Details

Identifiers
- Latin: lamina vasculosa

= Sattler's layer =

Layer of the eye

Sattler's layer, named after Hubert Sattler, an Austrian ophthalmologist, is one of five (or six (Note: Some authors consider the vascular region of the choroid as being two separate layers, namely Sattler's and Haller's layer, and some consider the lamina fusca as being either of scleral or choroidal origin.)) layers of medium-diameter blood vessels of the choroid, and a layer of the eye. It is situated between the Bruch's membrane, choriocapillaris below, and the Haller's layer and suprachoroidea above, respectively. The origin seems to be related to a continuous differentiation throughout the growth of the tissue and even further differentiation during adulthood.

== Measurement methods and clinical impact ==

After excision the choroid collapses partially, histologic preparations also alter the local pressure and fluid content of different sections in the tissue, thus requiring preparations with rubber solution or others that can conserve the vascular status of living tissue. Novel diagnostic methods, especially optical coherence tomography have widened the understanding of the real-time, in vivo status of the different layers.

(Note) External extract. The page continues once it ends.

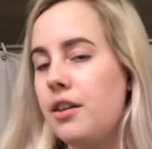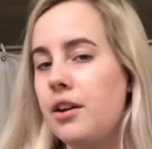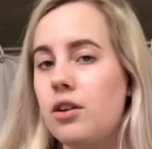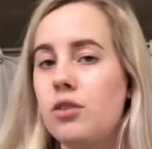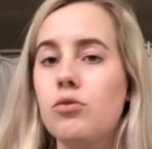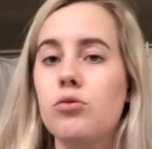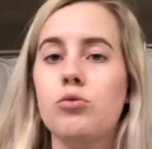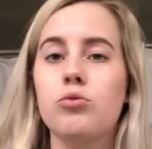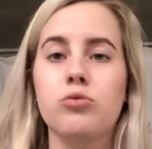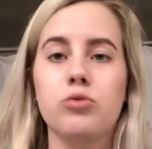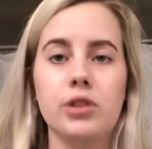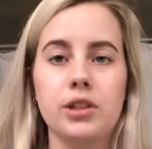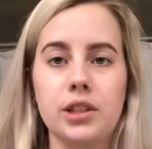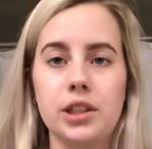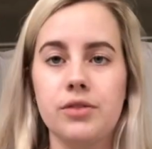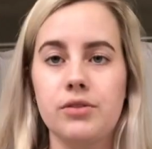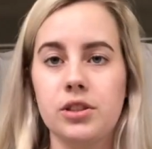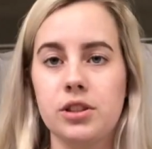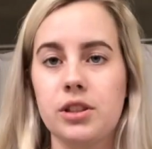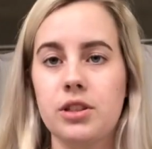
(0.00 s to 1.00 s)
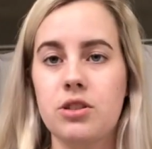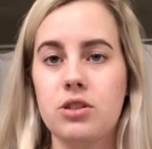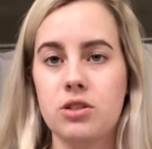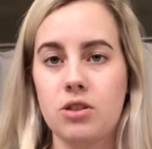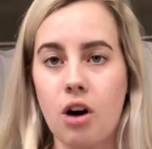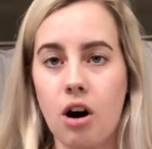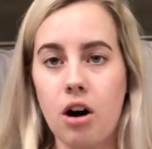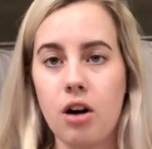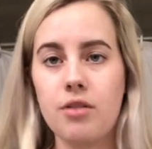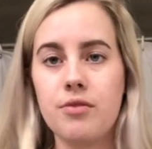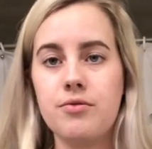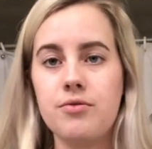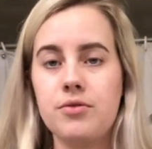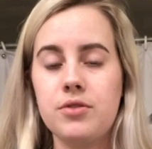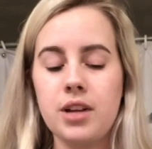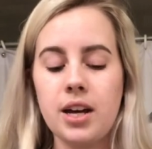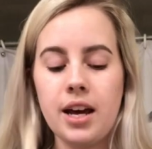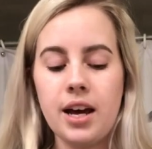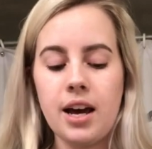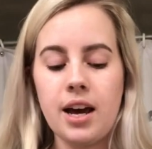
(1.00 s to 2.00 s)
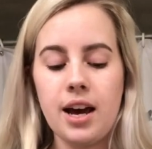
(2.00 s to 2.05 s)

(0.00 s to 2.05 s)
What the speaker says: They're really, really soft.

Several papers have shown the relationship between the thickness of the choroidal, Sattler's and Haller's layer between healthy individuals and in people with age-related macular degeneration (AMD). The studies showed significant reduction of layer thickness in relation to the progression of AMD, which may be important in the understanding of choriopathy in the pathophysiology of AMD. However, also strong variations even throughout the diurnal cycle, as well as the influence of optical stimuli during eye-growth, indicate that the complex function of this tissue is not entirely understood and might be one of the reasons for the frequently found separation in vascular size between Haller's and Sattler's layer.